A TRANSFORMATIVE JOURNEY
Cathay Pacific turns to AWS for hybrid cloud.
As Hong Kong’s largest airline carrier, Cathay Pacific Airways operates a fleet of more than 140 aircrafts with scheduled passengers and cargo services to nearly 200 destinations in 49 countries worldwide. Cathay Pacific, together with its subsidiary – Cathay Dragon, has about 18,500 staff under its employment. We spoke with Lawrence Fong, General Manager at Cathay Pacific Airways, about the carrier’s decision to re-architect its existing IT infrastructure using AWS.
What were the key reasons for adopting cloud computing? Lawrence Fong: 18 months ago, we were facing many issues with our IT infrastructure. The combination of legacy applications, aging infrastructure, and reliance on manual processes had a significant impact on operations, which not only slowed down our pace of innovation, but also led to unhappy customers caused by system and application downtime.
Because of that, we made the decision to transition from our on-premises infrastructure to a hybrid cloud model. This digital transformation exercise is a necessary one, as we want to be able to scale up the platform and deploy new technology to support a growing number of online customers for the next five to 10 years.
How big of an undertaking was it for Cathay Pacific to transition its IT infrastructure to a hybrid cloud architecture? Fong: Initially, there were some pushbacks from our internal IT team, as they were not familiar with public cloud services while the higher-ups felt that cloud computing was not mature in terms of security, scalability, and cost. We decided to start small, instilling confidence in the team through training and proof of concepts. It was during this time that we looked at the different cloud service providers out there. We went with AWS as it offered a broad selection of new products and services.

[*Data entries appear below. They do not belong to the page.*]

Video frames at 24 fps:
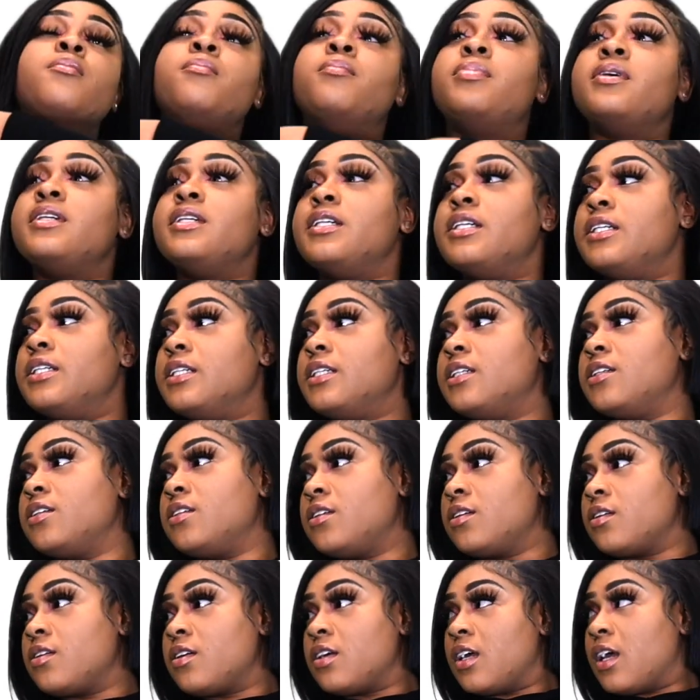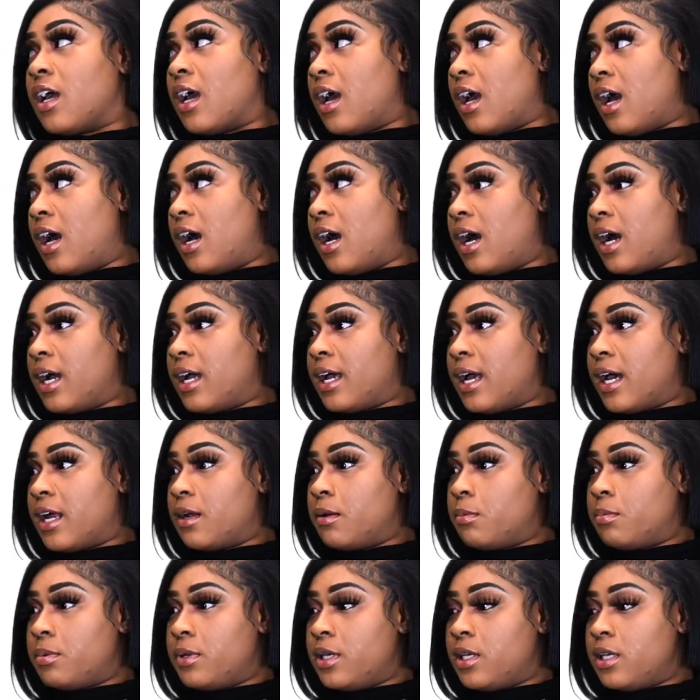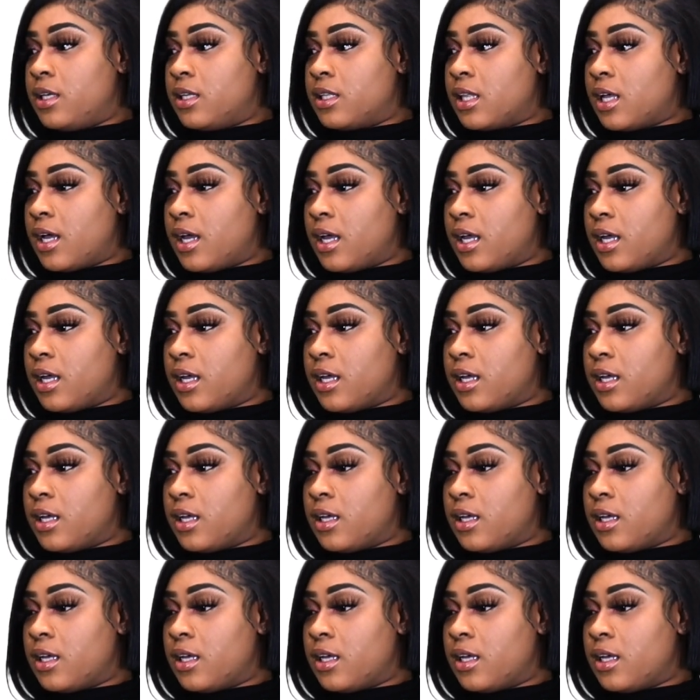But I gotta be like,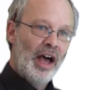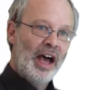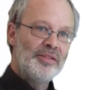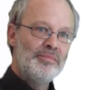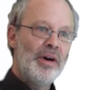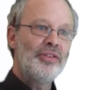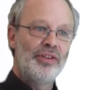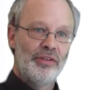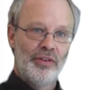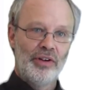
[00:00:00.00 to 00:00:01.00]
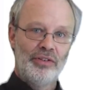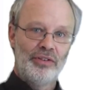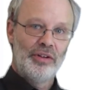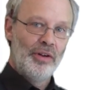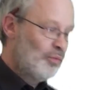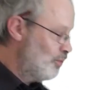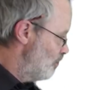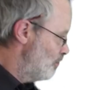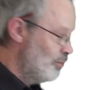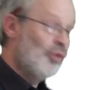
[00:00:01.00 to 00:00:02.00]
And most of us,
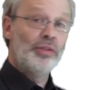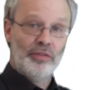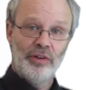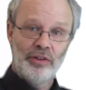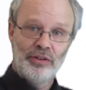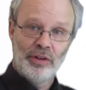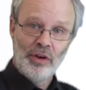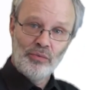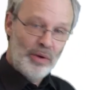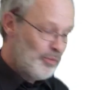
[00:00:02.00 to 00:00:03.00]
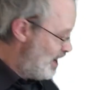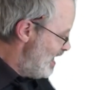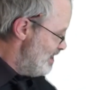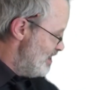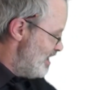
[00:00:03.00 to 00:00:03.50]
all of us, when we're in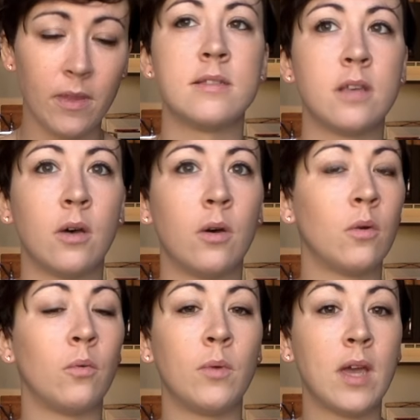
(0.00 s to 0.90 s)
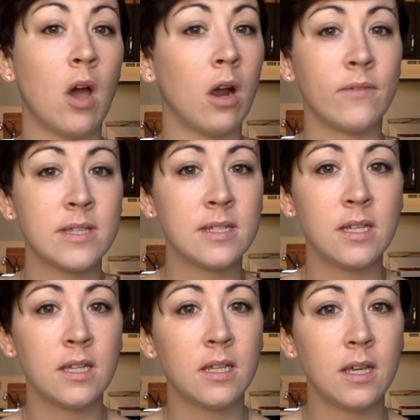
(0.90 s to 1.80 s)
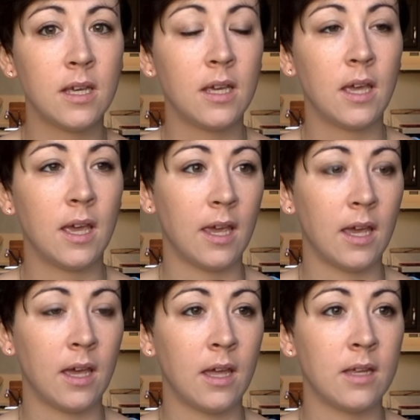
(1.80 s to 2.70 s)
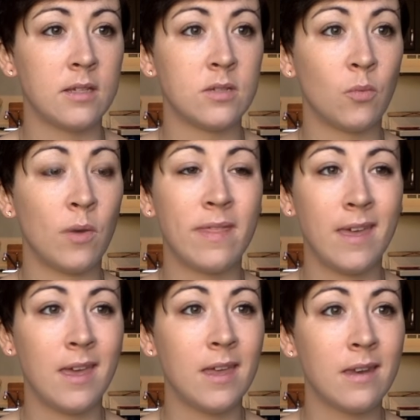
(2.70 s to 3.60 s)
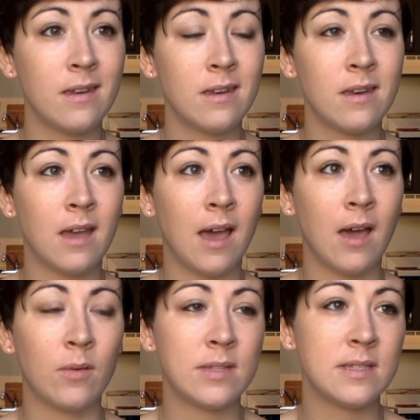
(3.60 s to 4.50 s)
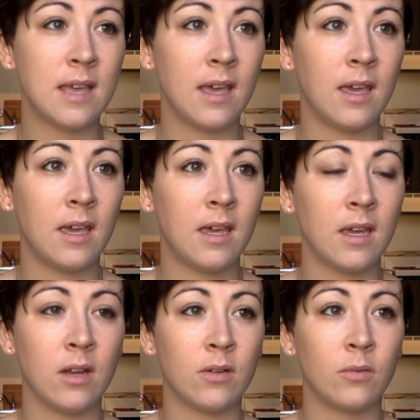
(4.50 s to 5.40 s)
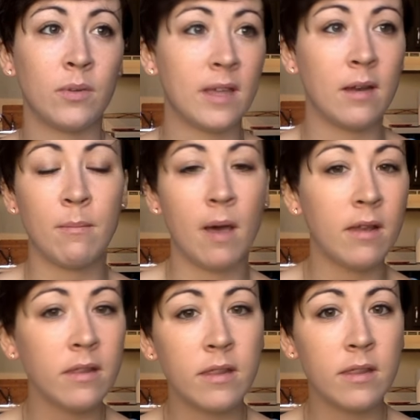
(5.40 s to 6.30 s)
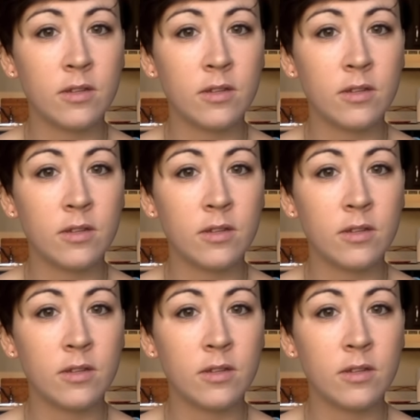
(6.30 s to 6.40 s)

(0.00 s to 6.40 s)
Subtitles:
So we harvested. And within, I would say, you know, within a month,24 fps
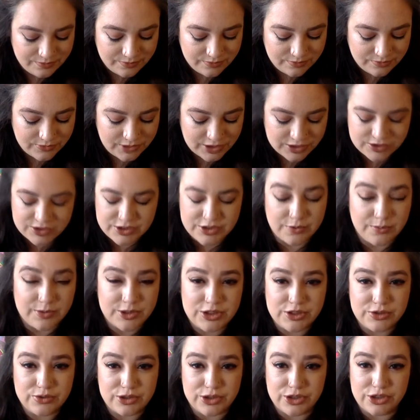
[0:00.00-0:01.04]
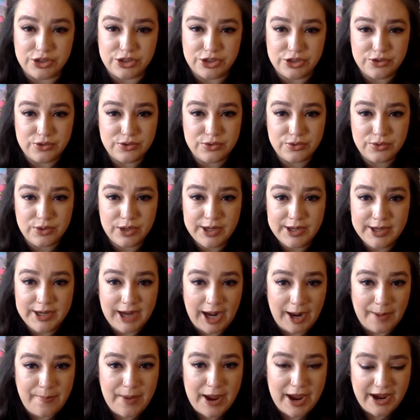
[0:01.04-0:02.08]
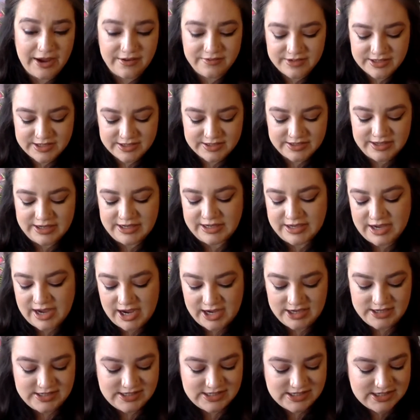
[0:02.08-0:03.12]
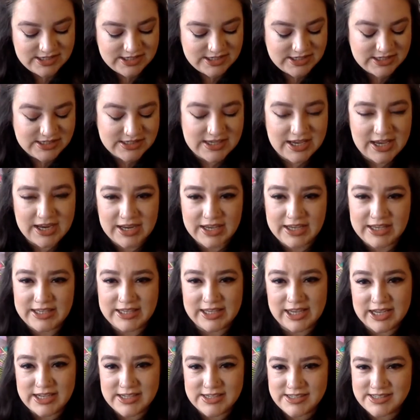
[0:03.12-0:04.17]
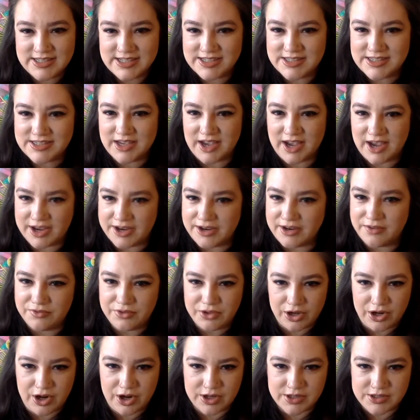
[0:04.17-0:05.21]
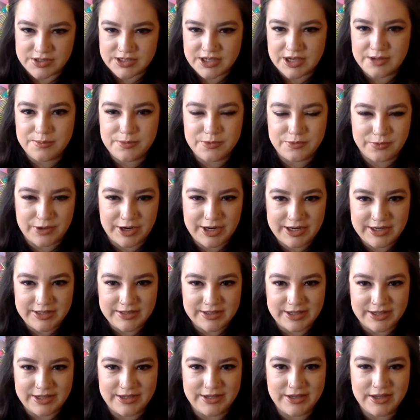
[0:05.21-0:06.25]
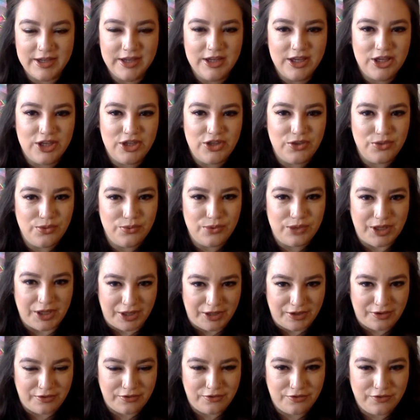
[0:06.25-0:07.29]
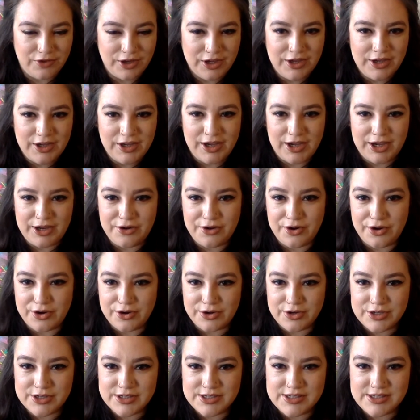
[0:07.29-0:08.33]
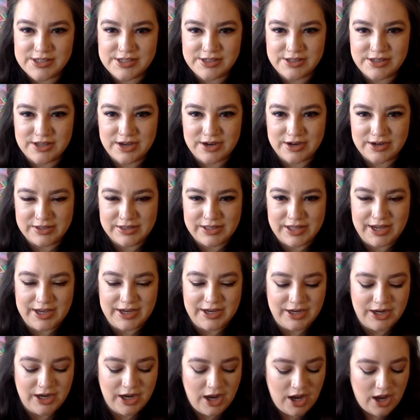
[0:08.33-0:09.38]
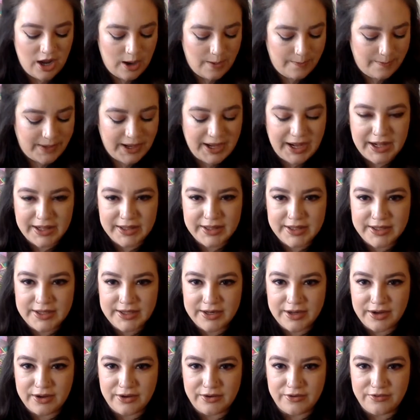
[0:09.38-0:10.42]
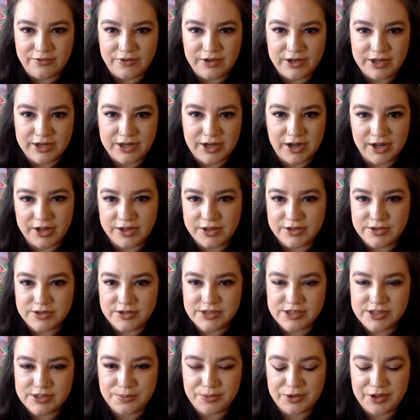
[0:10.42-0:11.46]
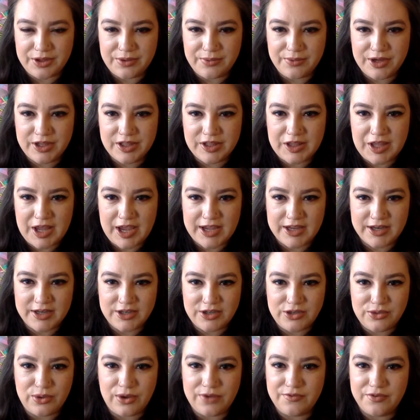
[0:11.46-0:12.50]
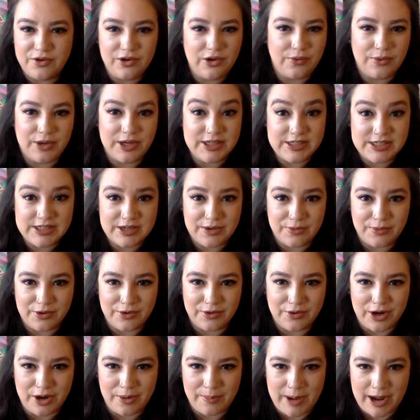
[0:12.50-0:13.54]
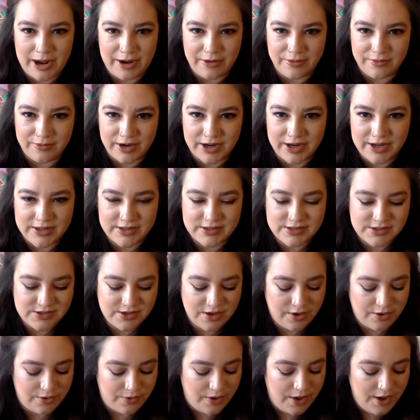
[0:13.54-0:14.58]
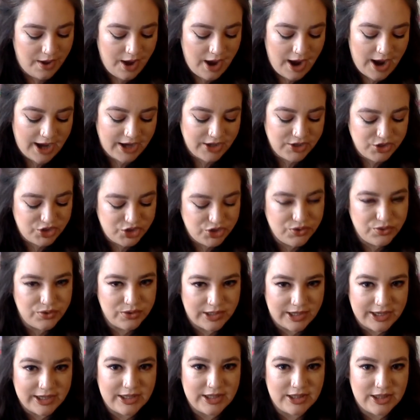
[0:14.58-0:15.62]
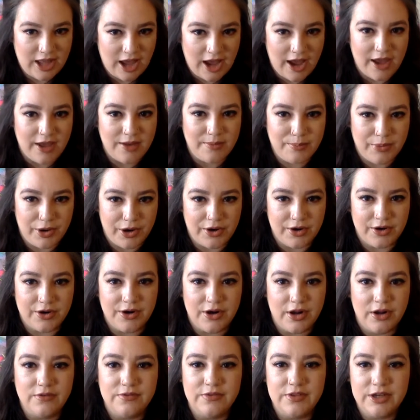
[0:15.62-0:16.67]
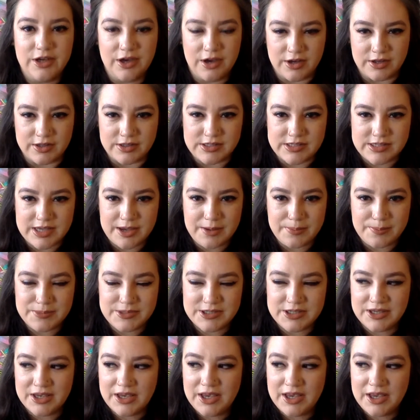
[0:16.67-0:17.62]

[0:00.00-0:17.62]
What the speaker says: There's so much you can do. I'm having like ideas, and I guess that's kind of the concept, right? Like, you give an artist their like palette of colors to play with, and you have no idea what'll come out, right? So I do like that part of the concept.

To what extent were AWS services deployed as part of Cathay Pacific’s migration process? Fong: After the proof of concepts, we overhauled the website and booking engine infrastructure, and moved our B2C, B2B, and B2E apps to the public cloud. The website infrastructure sits within an Amazon Virtual Private Cloud, and uses Relational Database Service to store application data and transactional data from our web applications. Amazon ElastiCache and S3 were also deployed to speed up performance and store static images, respectively.
Thanks to AWS, we were able to automate infrastructure, application deployment and scaling based on usage demand and workload. Our downtime is almost zero since we moved to AWS, while its scalability and cost-effectiveness allowed up to 50 percent in resource savings. Furthermore, our time to market and development time are reduced by two third.
What is Cathay Pacific’s approach to Agile and DevOps implementations? Fong: Now that our IT team is more comfortable with AWS services, they are using a blue-green development approach to run older and newer apps simultaneously. It’s actually like a dial, where you can divert traffic from one to the other seamlessly.
Is ‘fully cloud’ the final step in Cathay Pacific’s transformation journey? Fong: That depends. We have no control over certain legacy applications, if the suppliers themselves don’t have a roadmap to the cloud. IT legacies are difficult to manage, and there need to be a strong business case for Cathay Pacific to commit to a fully cloud-based environment.
“We decided to start small, instilling confidence in the team through training and proof of concepts. It was during this time that we looked at the different cloud service providers out there...”
Lawrence Fong, General Manager, Cathay Pacific Airways.